The only group accredited to observe last weekend’s voting to elect 96 members of the two regional autonomous councils was the Center for Human, Citizen and Autonomous Rights (CEDHECA), whose regional leadership has known overlaps with Sandinista organizations. For example, Danilo Chang, the head of CEDHECA’s programs and projects department in Bluefields, the regional capital of the RAAS, is the same “Compañero Danilo Chang” who heads the Sandinistas’ Institute of Youth (INJUVE) in the RAAS.

Though no official winners had been announced by press time, preliminary tallies showed the Sandinistas poised to win in the RAAN and the Liberal Constitutional Party (PLC) to claim victory in the RAAS.

With 87 percent of the ballots counted, the Sandinistas had 43.8 percent in the RAAN, followed by 28.5 percent for the PLC and 13.9 percent for the indigenous party YATAMA.

In the RAAS, meanwhile, the PLC was leading with 37.4 percent of the vote, followed closely by the Sandinistas, with 34.5 percent. The Nicaraguan Liberal Alliance (ALN) was in third place, with 12.4 percent of the vote.

Still, it was unclear this week when – or if – the final results would be published by the CSE, which still hasn’t published the final results of the 2008 municipal poll.

“It’s still too early to say there has not been systematic fraud,” Courtney told The Nica Times, implying that the CSE has already lost the benefit of the doubt.

The PLC, which has been preemptively denouncing the elections as fraudulent since January, issued a list of concerns after the polls closed Sunday evening.

The opposition party alleged, among other things, instances of double voting, illegal voting by unregistered voters, ballots being tampered with before election day, and tabulated vote tallies being turned over to Sandinista activists instead of proper electoral authorities.

One of the more serious concerns raised was that the so-called “indelible ink” that all voters must dip their thumbs into after voting (to prevent double voting) was washing off people’s hands with a bit of soap and water.

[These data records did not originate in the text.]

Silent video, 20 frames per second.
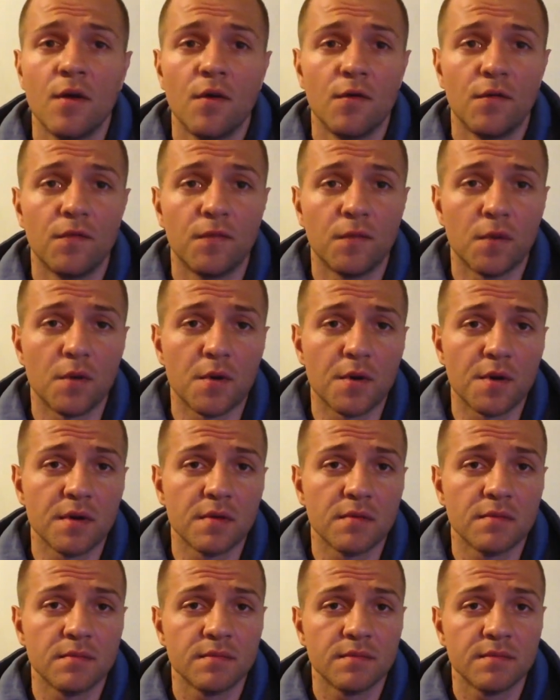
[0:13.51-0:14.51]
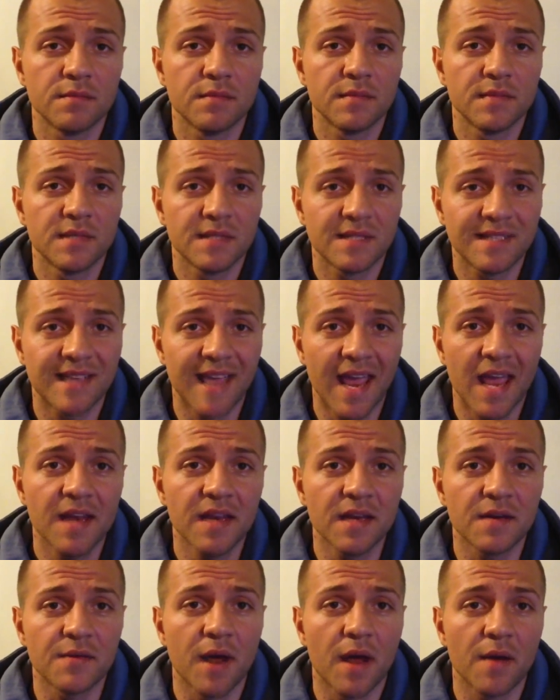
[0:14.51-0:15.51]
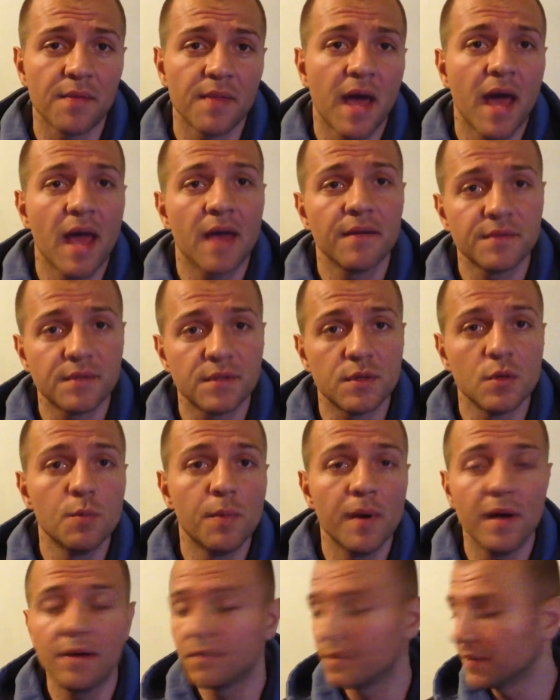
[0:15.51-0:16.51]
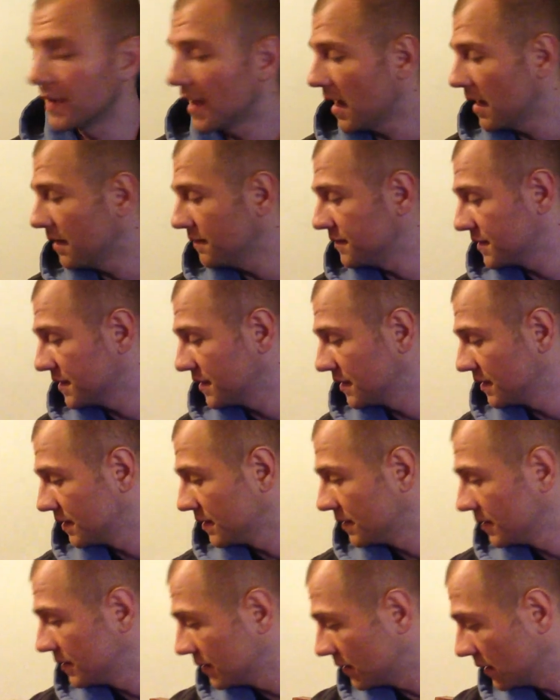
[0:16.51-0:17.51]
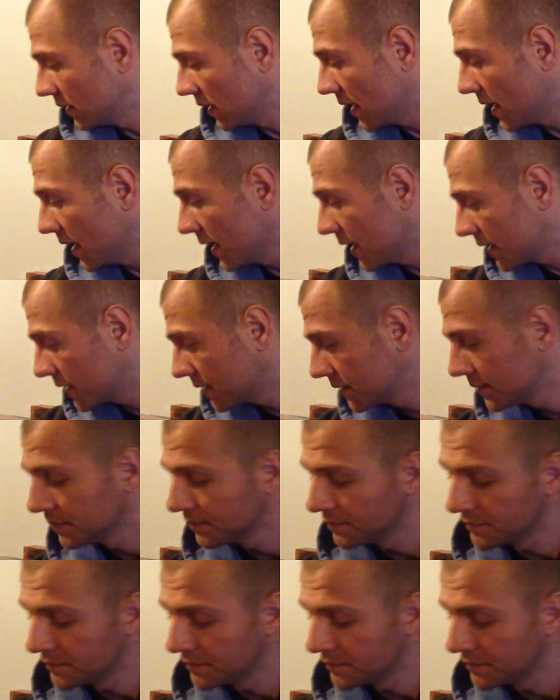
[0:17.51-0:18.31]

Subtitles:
For Scandi ground knives, two bevel knives, likeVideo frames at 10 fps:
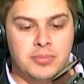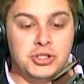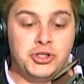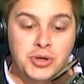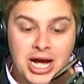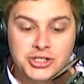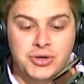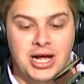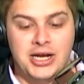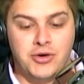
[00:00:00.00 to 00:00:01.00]
But the two guys
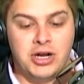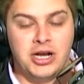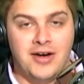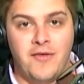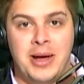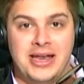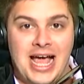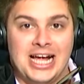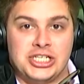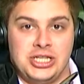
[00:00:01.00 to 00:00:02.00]
you're not hearing enough about
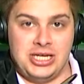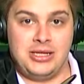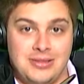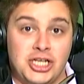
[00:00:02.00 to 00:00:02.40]
nationally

Courtney claims the use of “faulty ink” was not a mistake, rather a ploy used in certain voting districts with a clear partisan preference to allow particular voters to cast multiple ballots.

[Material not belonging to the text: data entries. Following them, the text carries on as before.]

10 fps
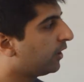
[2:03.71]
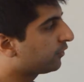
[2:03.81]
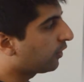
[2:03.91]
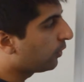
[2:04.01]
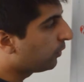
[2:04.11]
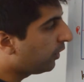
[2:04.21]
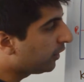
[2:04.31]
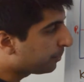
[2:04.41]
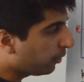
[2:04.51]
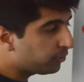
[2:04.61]
So
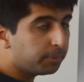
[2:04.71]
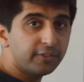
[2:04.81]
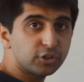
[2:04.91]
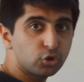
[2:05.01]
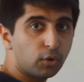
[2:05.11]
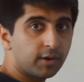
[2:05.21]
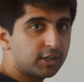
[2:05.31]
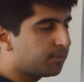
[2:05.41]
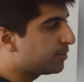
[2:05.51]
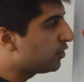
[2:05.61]
it's possible in the short run
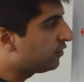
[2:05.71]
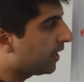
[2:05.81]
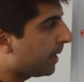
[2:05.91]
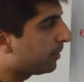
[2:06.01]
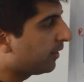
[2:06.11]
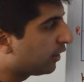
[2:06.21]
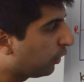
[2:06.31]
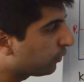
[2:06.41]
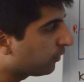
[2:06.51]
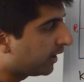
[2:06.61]
to produce there, but in the
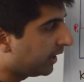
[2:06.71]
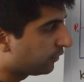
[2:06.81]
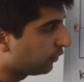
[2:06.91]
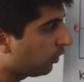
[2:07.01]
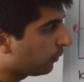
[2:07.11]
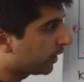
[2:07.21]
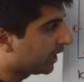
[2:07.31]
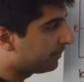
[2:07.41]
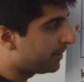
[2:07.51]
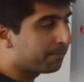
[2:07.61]
long run it's not. We're
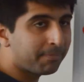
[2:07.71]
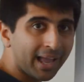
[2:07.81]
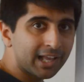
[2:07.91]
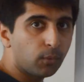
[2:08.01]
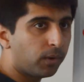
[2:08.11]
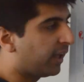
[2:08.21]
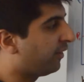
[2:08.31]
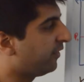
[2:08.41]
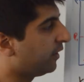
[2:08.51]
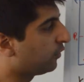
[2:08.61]
going to be back at
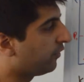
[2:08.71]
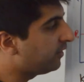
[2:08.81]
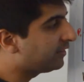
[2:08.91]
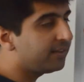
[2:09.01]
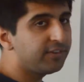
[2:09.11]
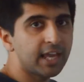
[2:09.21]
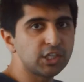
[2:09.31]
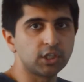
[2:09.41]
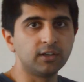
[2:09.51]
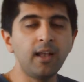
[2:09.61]
YFE. So this
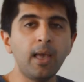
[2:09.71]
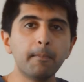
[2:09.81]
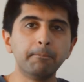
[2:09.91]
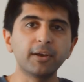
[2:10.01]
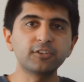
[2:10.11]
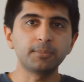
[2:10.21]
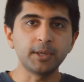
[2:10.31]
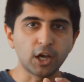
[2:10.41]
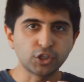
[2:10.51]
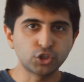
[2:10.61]
deviation must
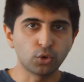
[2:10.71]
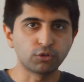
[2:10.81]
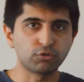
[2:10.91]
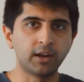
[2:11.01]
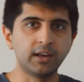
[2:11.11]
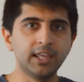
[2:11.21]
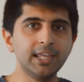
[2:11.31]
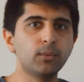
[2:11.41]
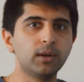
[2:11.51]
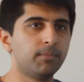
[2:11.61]
be a short run
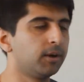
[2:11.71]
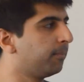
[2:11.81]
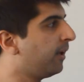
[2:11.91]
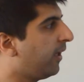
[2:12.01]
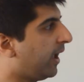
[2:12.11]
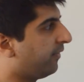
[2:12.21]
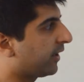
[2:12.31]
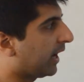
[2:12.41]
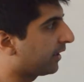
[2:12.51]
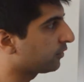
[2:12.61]
equilibrium in the
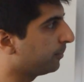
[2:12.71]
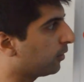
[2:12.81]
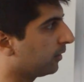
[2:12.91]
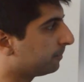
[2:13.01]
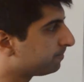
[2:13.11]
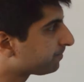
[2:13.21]
classical model.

Yet despite the loud concerns raised before, during and after the elections, the authorities of the embattled CSE have remained unfazed, as always.

In fact, just three days before the election, CSE president Roberto Rivas, who is under investigation in Costa Rica for corruption, and two other electoral magistrates were seen in a beach restaurant on Big Corn Island, slurping down lobster tails and polishing off an expensive bottle of Grand Old Parr Whisky during a long and woozy lunch break after dropping off ballots on the island.

The Sandinistas, who adamantly defend the job performance of Rivas and have proposed his reelection as head of the CSE, dismissed concerns of vote fraud this week. Sandinista lawmaker Edwin Castro said the opposition was just “crying wolf.”

Sandinista allies also remained quiet. Brooklyn Rivera, the head of the YATAMA group allied with the Sandinista Front, told The Nica Times this week that he thought last Sunday’s elections were “more orderly and transparent than the ’09 municipal elections” on the Caribbean coast, which were also denounced as fraudulent.

For Courtney, however, the numerous allegations and suspicions of fraud, coupled with one of the highest voter-abstention levels ever, are all symptoms of a dying electoral system.

Regardless of what the CSE pronounces in terms of winners and losers of last weekend’s vote, Courtney says it is abundantly clear that Nicaragua needs a new electoral system run by new authorities.

Returning to his plane metaphor, Courtney says “The current electoral system can’t deliver a safe landing.”